Prime minister Cameron’s ‘zero tolerance’ attack on youth comes as government cuts are decimating youth services.
Unite the union announced at the weekend that youth workers employed by Oxfordshire county council will begin a series of one-day walkouts from Tuesday 23 August over job cuts and service closures.
The union said: ‘The jobs of around 80 youth workers, who care for hundreds of vulnerable young people across the county, are at risk as the council pushes ahead with its re-structuring exercise.
‘The cuts will hit the prime minister’s constituency of Witney where people as young as 12 years of age have been fighting to save their youth service.’
Unite has said that the Tory-led council’s decision to offload the running of its 26 youth centres and two detached youth teams ‘exposes a local authority with scant regard for the needs of young people in the county’, warning that dismantling the top class youth service will push young people onto the streets.

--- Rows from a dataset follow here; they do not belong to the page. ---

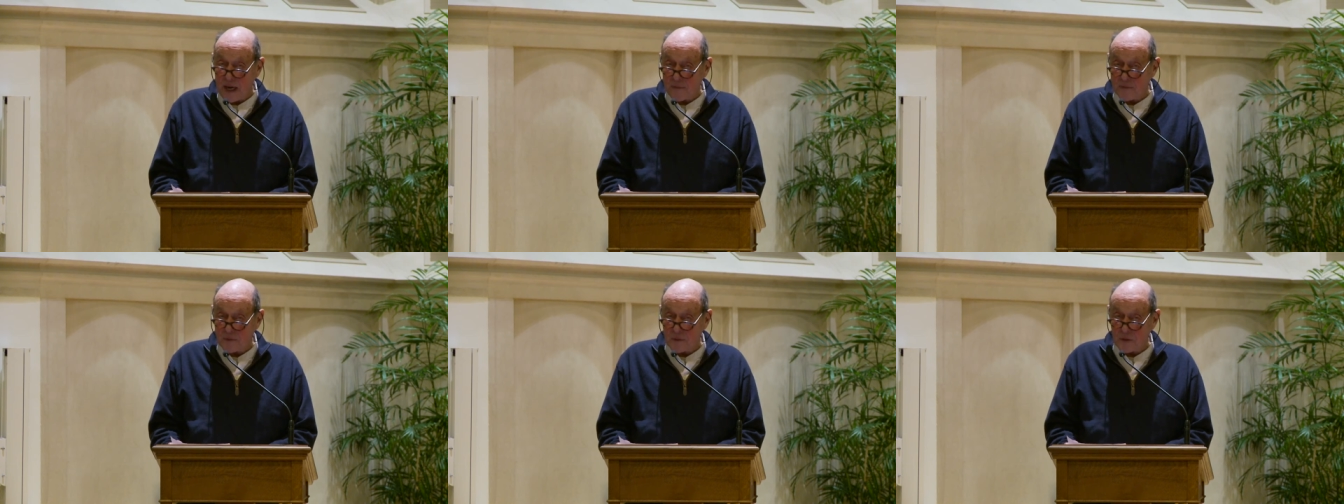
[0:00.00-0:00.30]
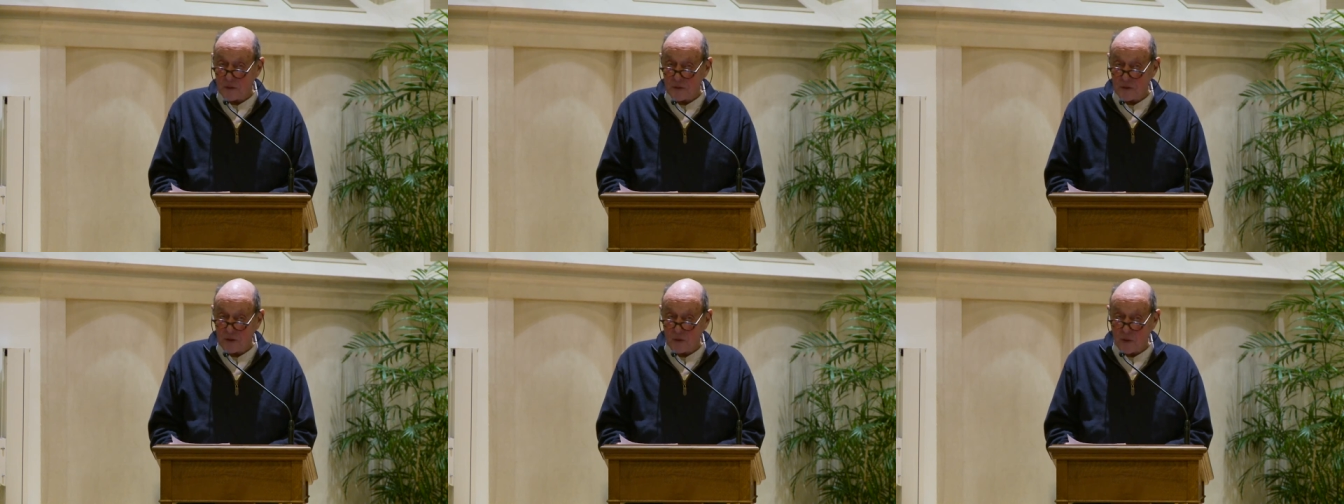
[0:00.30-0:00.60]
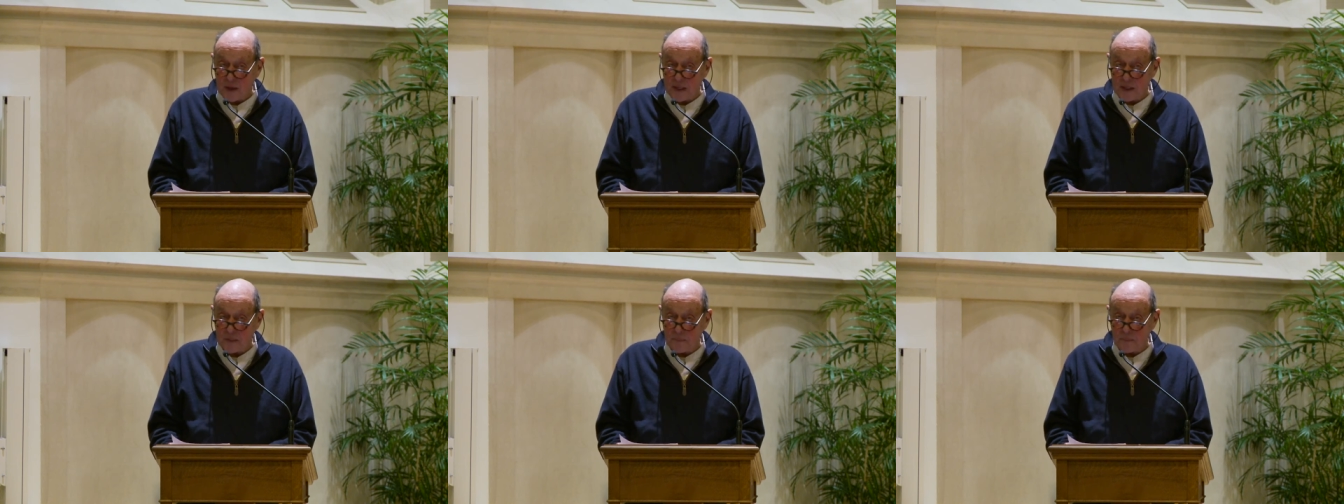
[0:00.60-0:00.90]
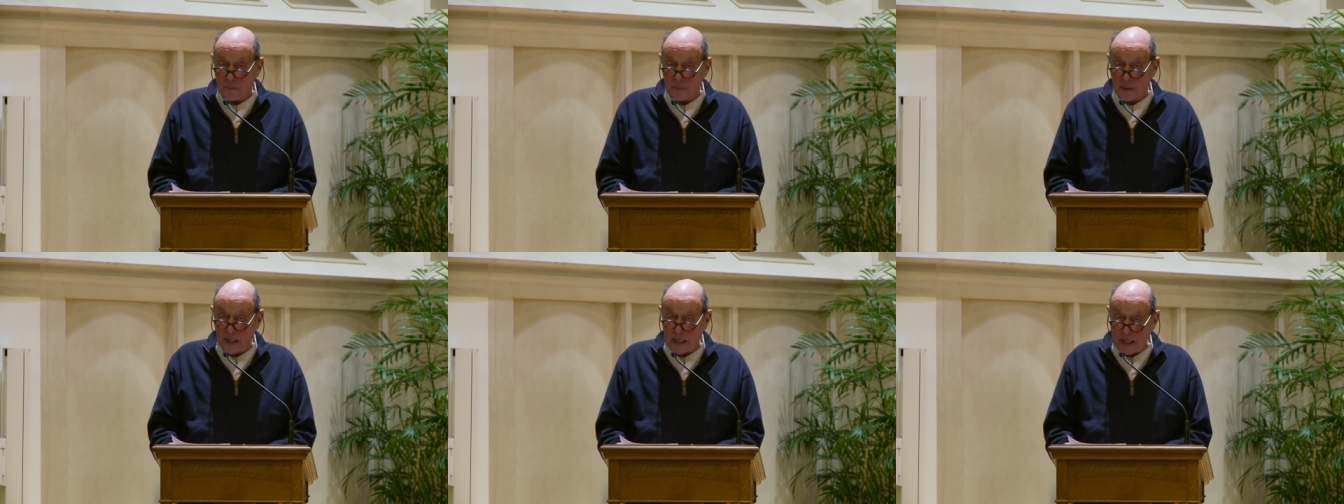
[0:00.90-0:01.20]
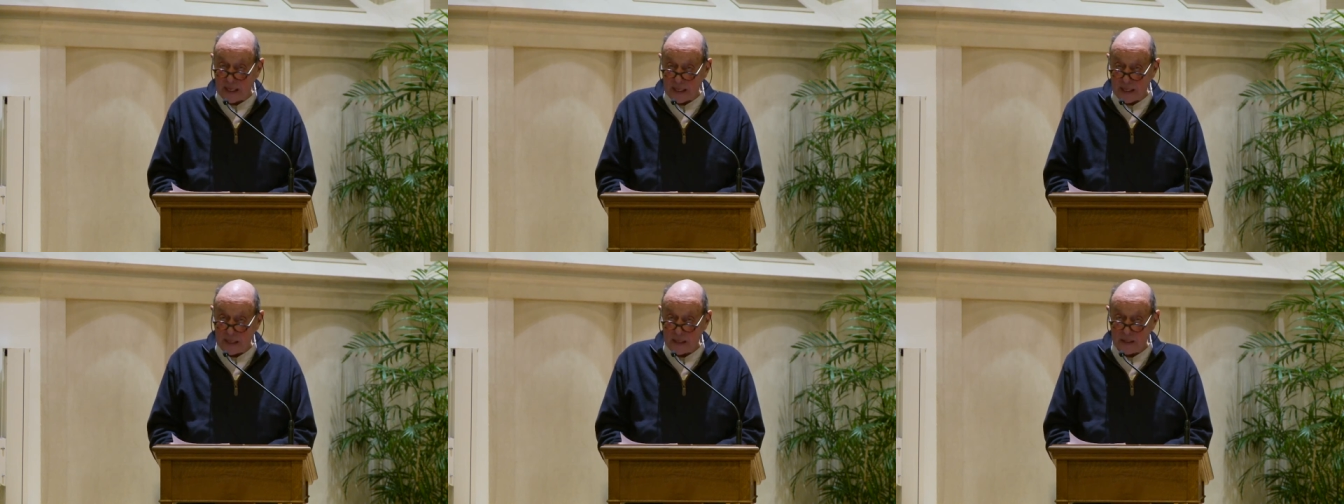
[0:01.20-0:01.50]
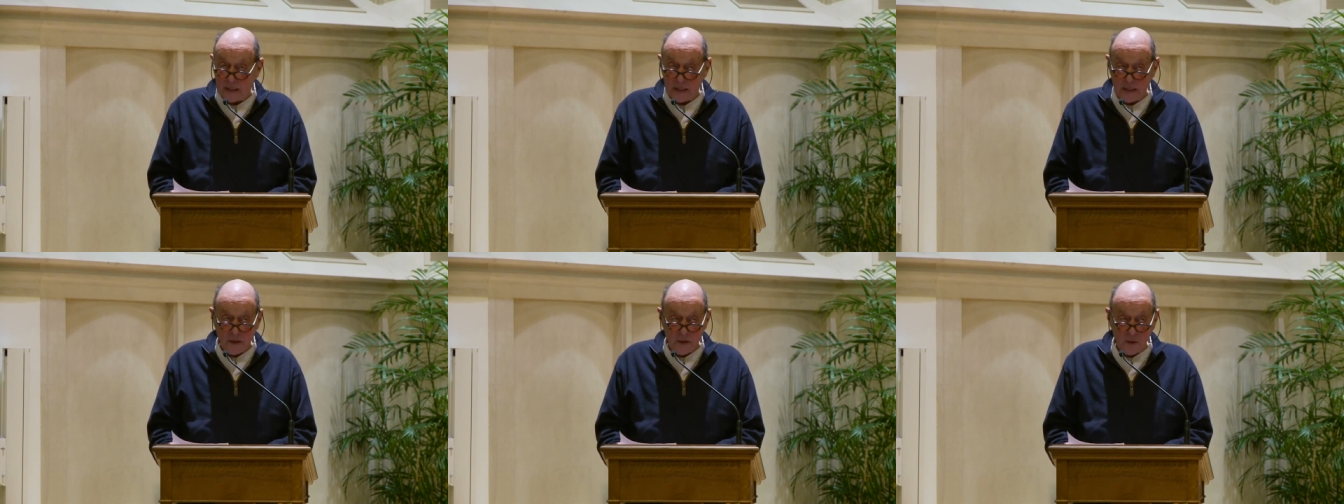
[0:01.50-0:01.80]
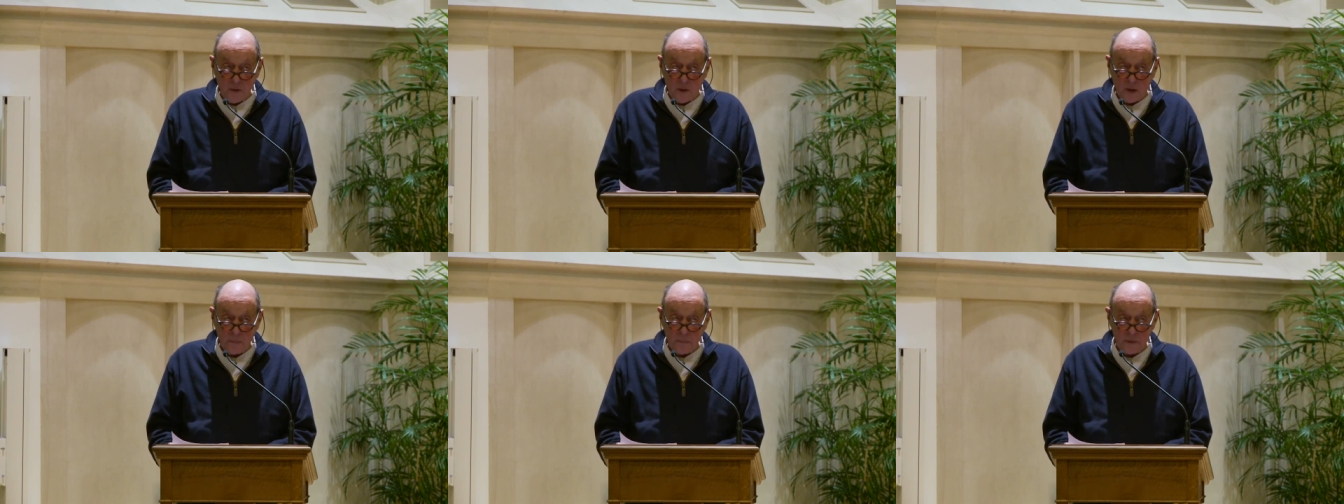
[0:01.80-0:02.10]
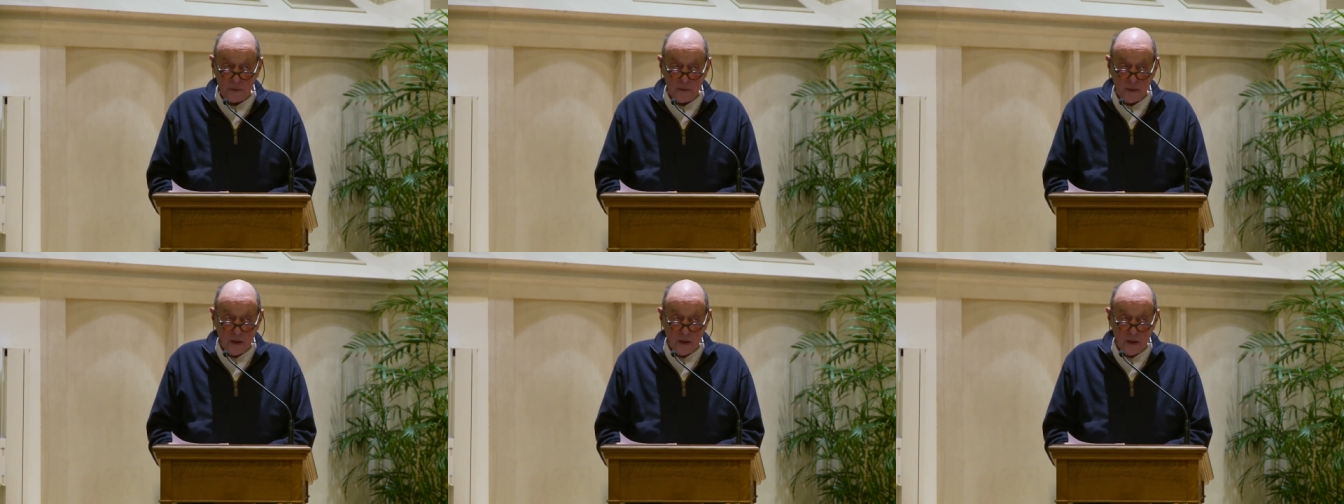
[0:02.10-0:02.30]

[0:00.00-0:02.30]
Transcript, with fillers: after the Great Plague in Europe,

Oxfordshire county council plans to slash youth service funding from £3.7 million to £1.4 million making the county the lowest contributor to youth services in all of England.
Unite warned: ‘Within the council’s overall budget of £800 million, the cut will save a miniscule 0.17 per cent, but the impact on the service and its recipients will be huge and very damaging.’
Mike Beal, chair of the Unite community and youth worker sector Oxford, said: ‘Youth workers would much rather be doing their jobs but the council is turning its back on young people.
‘They will take strike action with a very heavy heart, but how else can they get an unthinking council to listen?
‘Oxfordshire county council’s plans to dismantle its youth service are short-sighted.
‘They will tear apart the youth service at the very time when it is needed most.
‘I have spoken to a number of young people who all say that without their local youth club they would be hanging out on street corners. Youth clubs provide safe places for them to go.
‘Across the county, young people have shown again and again that they are not as portrayed, as apathetic, and that they do want to contribute to Oxfordshire by fighting to save their services.
‘By ignoring their pleas, this council risks confirming young people’s worst suspicions, that politicians are not interested in them.
‘Oxfordshire county council is failing young people and failing its dedicated workforce of trained, professional youth workers.
‘The youth service in Oxfordshire is top class. It is efficient and far more cost effective than picking up the pieces afterwards.
‘The jobs we do make a difference to young lives. Oxfordshire county council must think again.’
Workers were balloted on the 18 July with the majority (14 to 1) voting in favour of strike action.
• At the end of last month, Unison members in Birmingham met to forge a way forward in defending the under-fire Connexions service in the area.
The youth service is facing a particular hammering as councils fall over themselves to make cuts, and Birmingham is one of five local authorities that has chosen to inflict the maximum cuts – it is proposing to slash 33 per cent off the budget.